Aim of the task - Repeat the listing word for word, but skip any pictures.

Records supplied -
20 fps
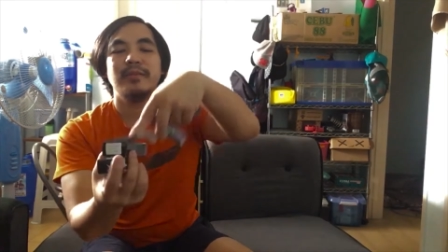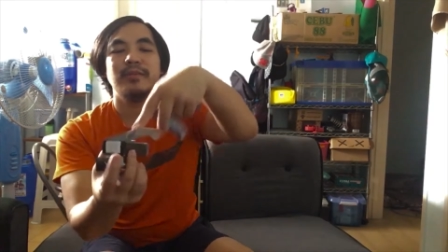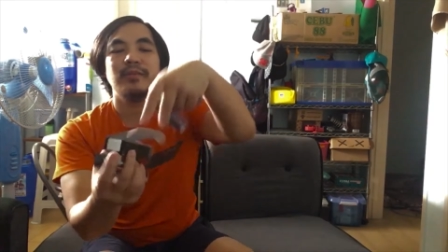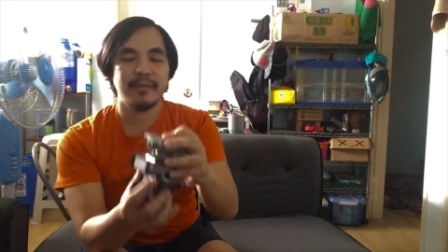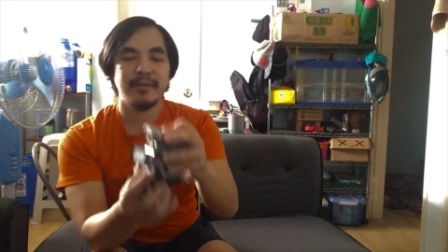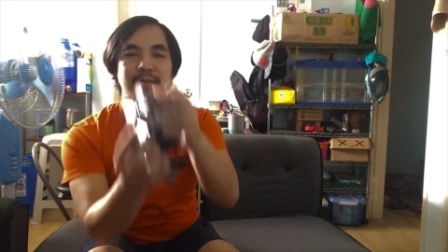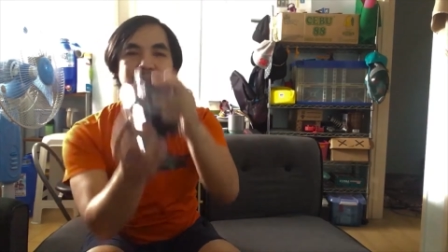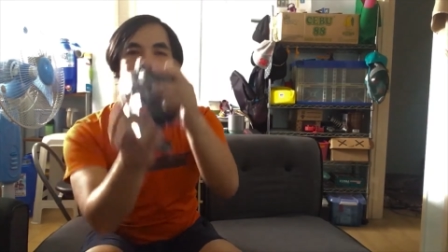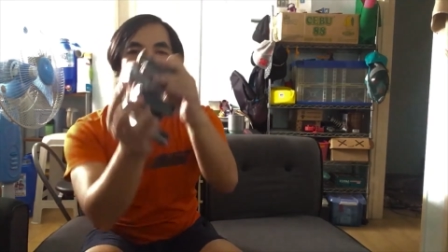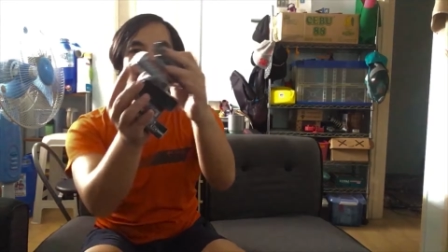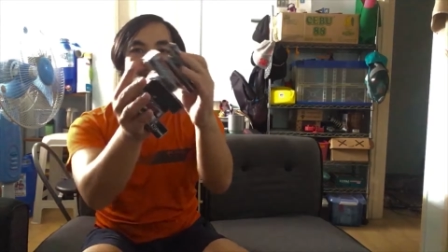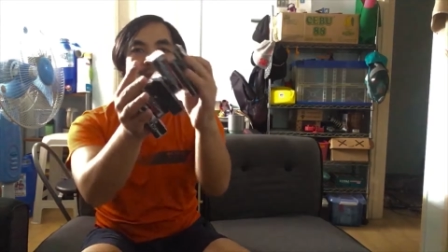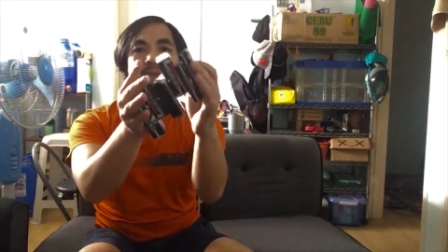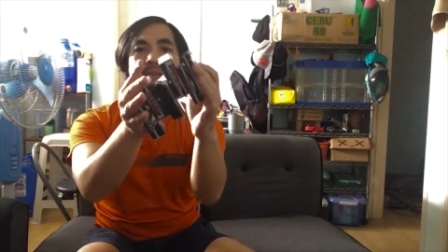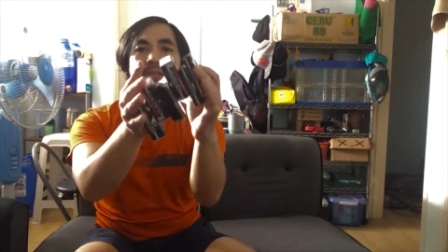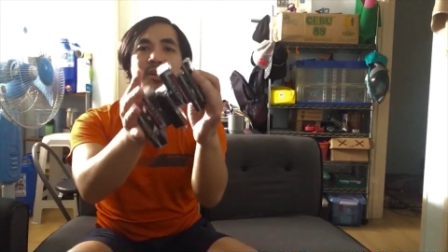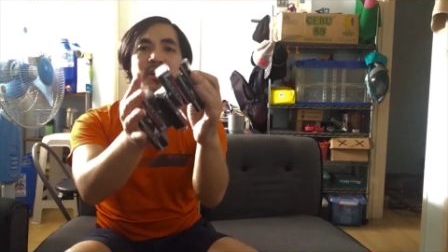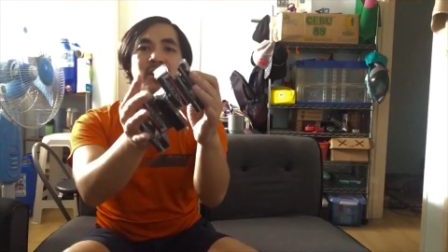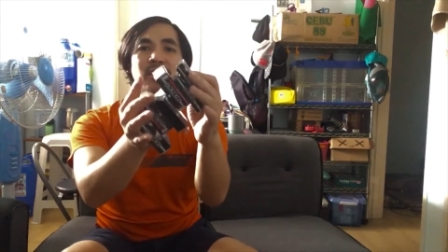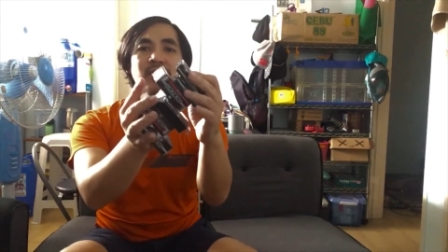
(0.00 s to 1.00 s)
So these are
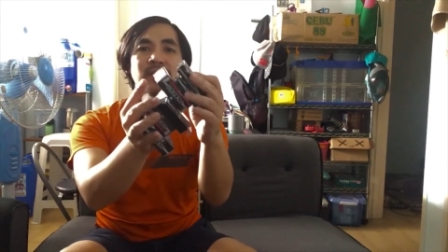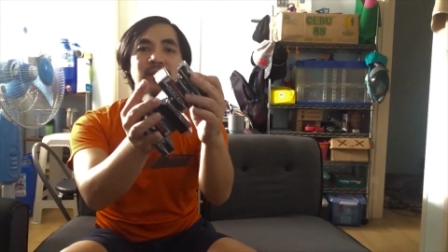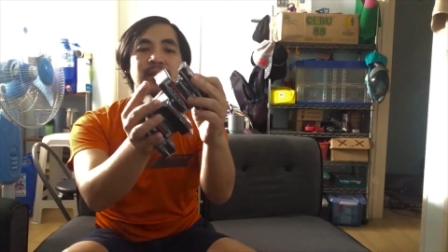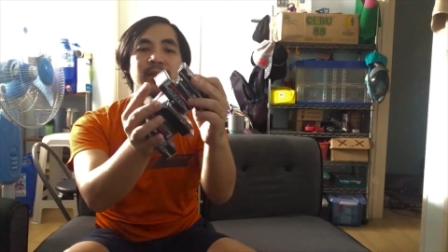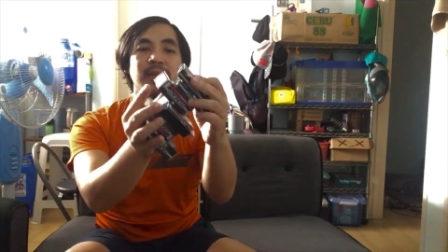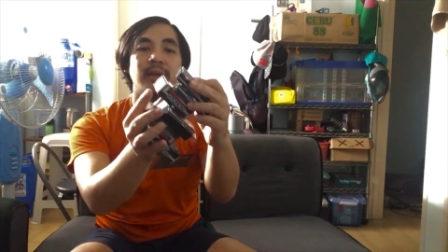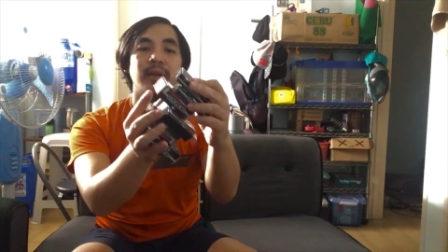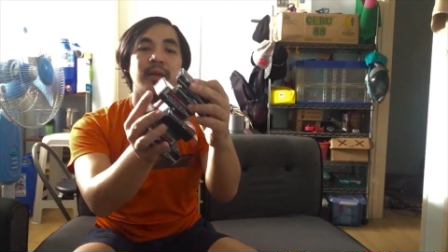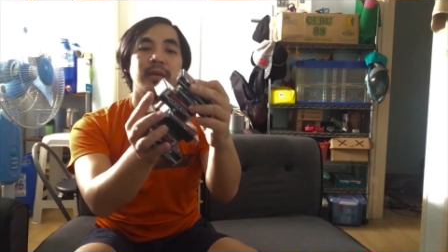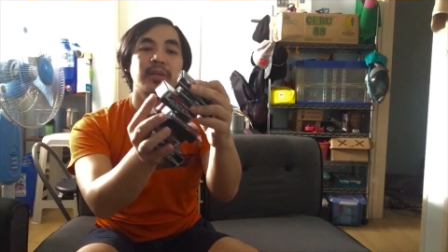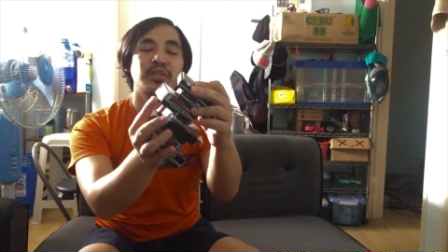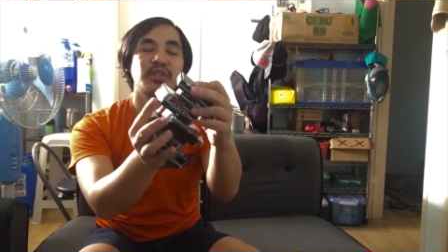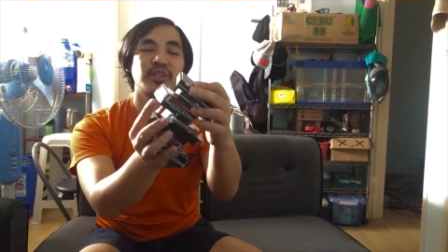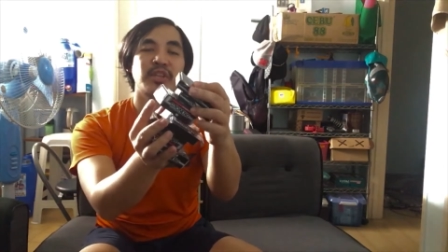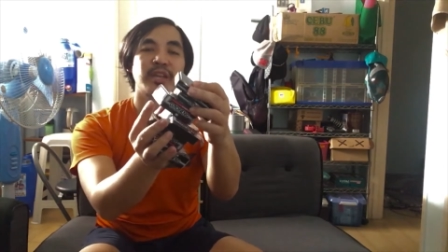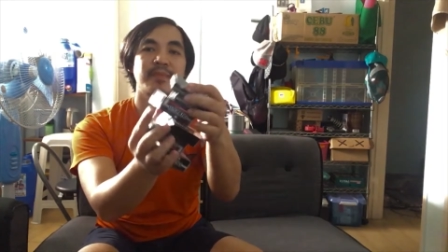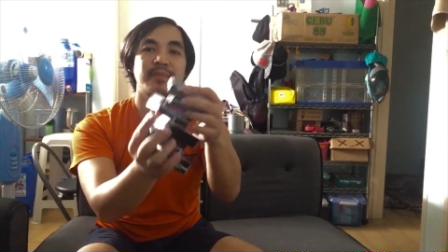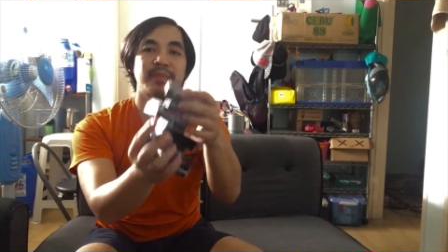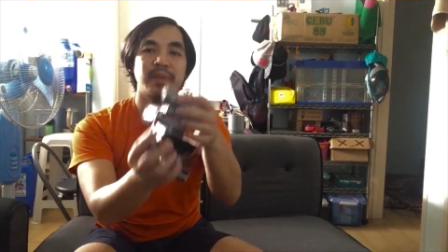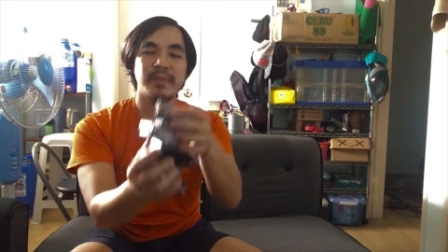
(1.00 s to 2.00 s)
all
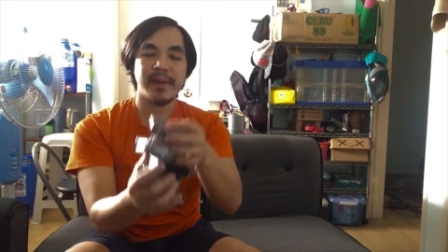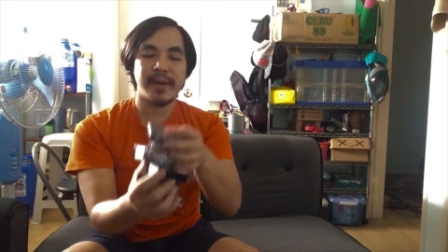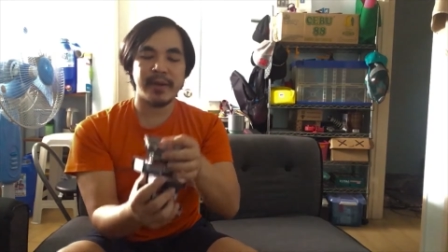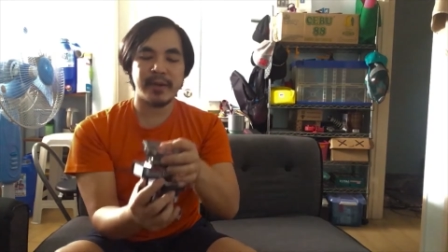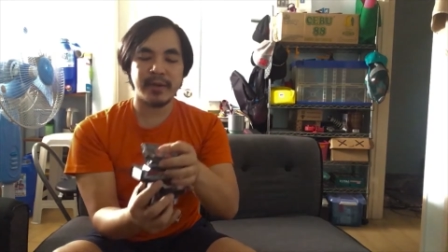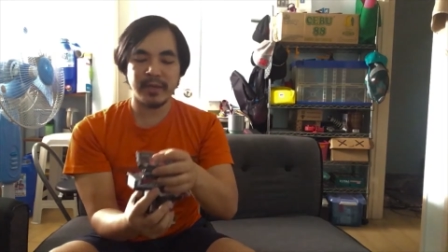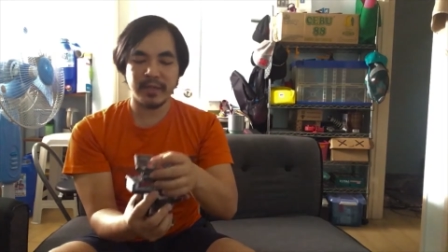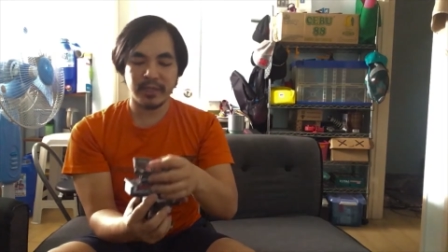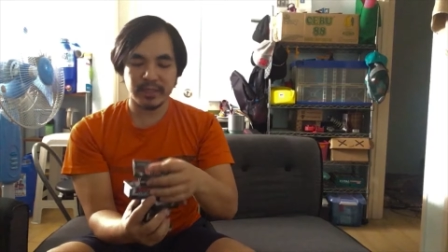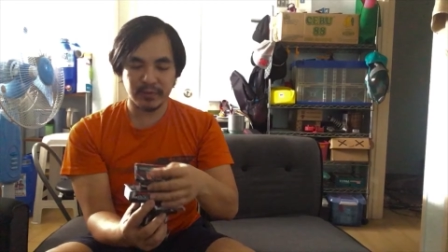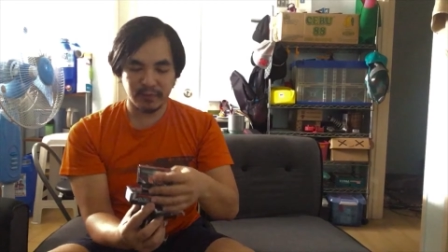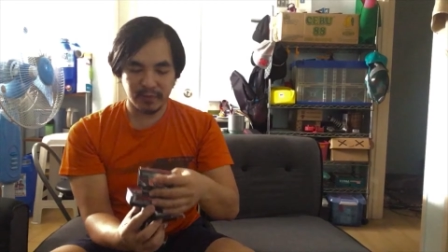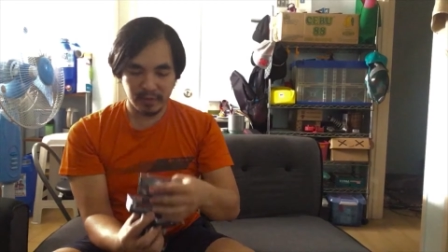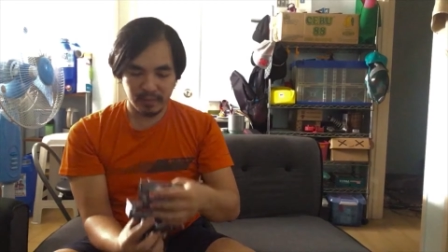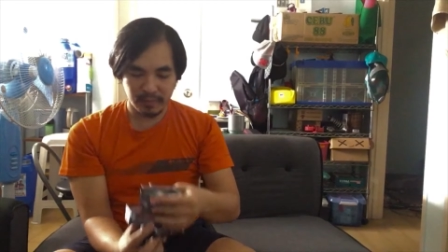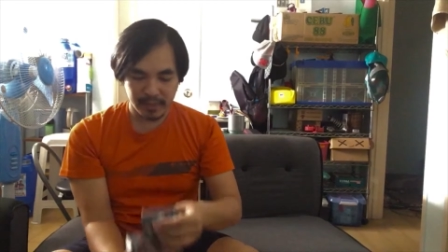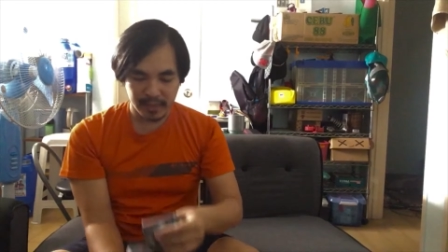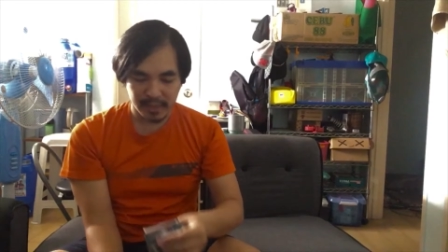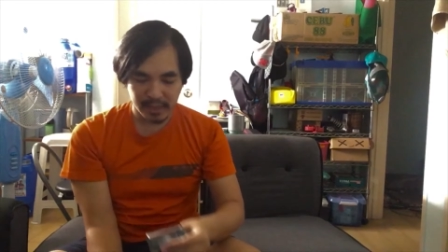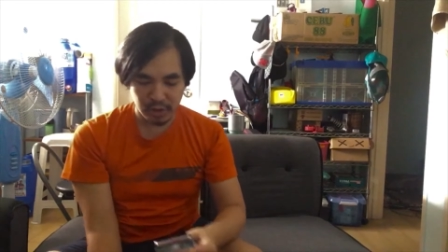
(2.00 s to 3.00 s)
GNB batteries from
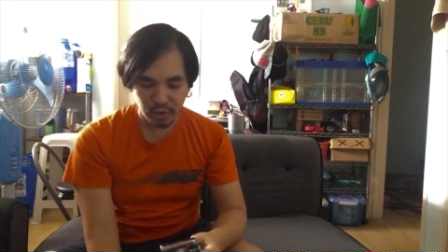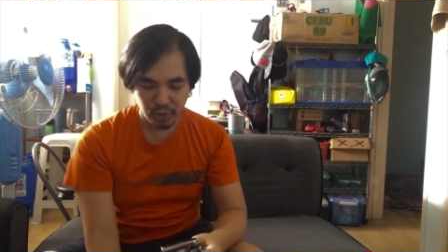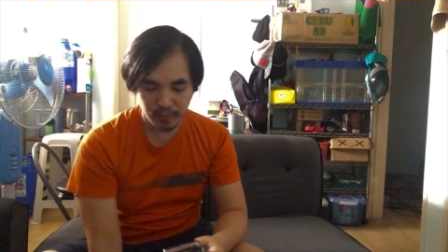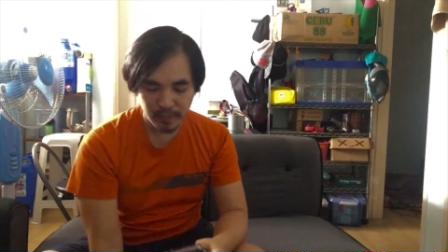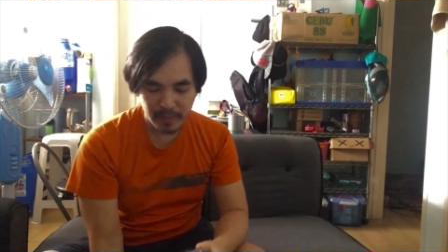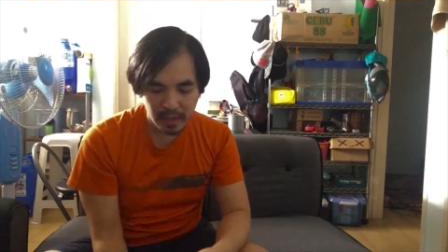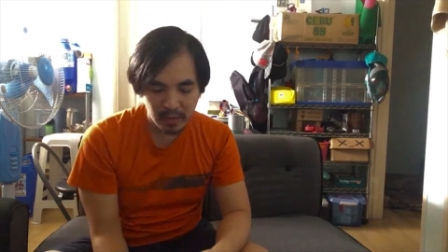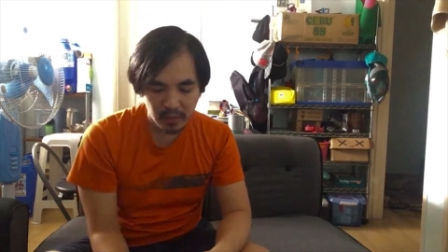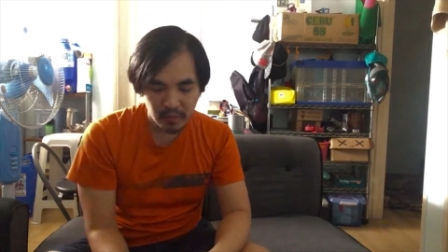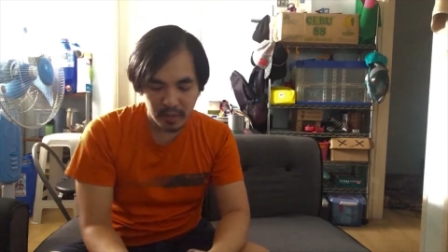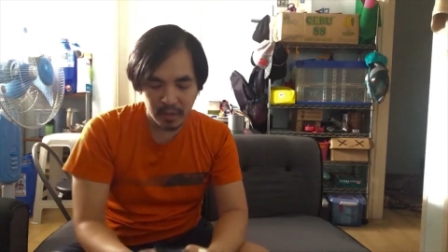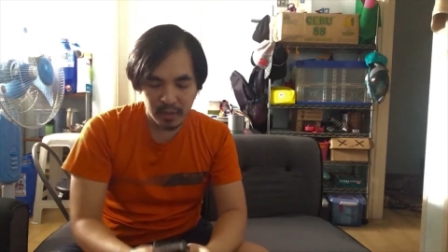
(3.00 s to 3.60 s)
Kaiju Power.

Written response -
20 fps
(0.00 s to 1.00 s)
So these are
(1.00 s to 2.00 s)
all
(2.00 s to 3.00 s)
GNB batteries from
(3.00 s to 3.60 s)
Kaiju Power.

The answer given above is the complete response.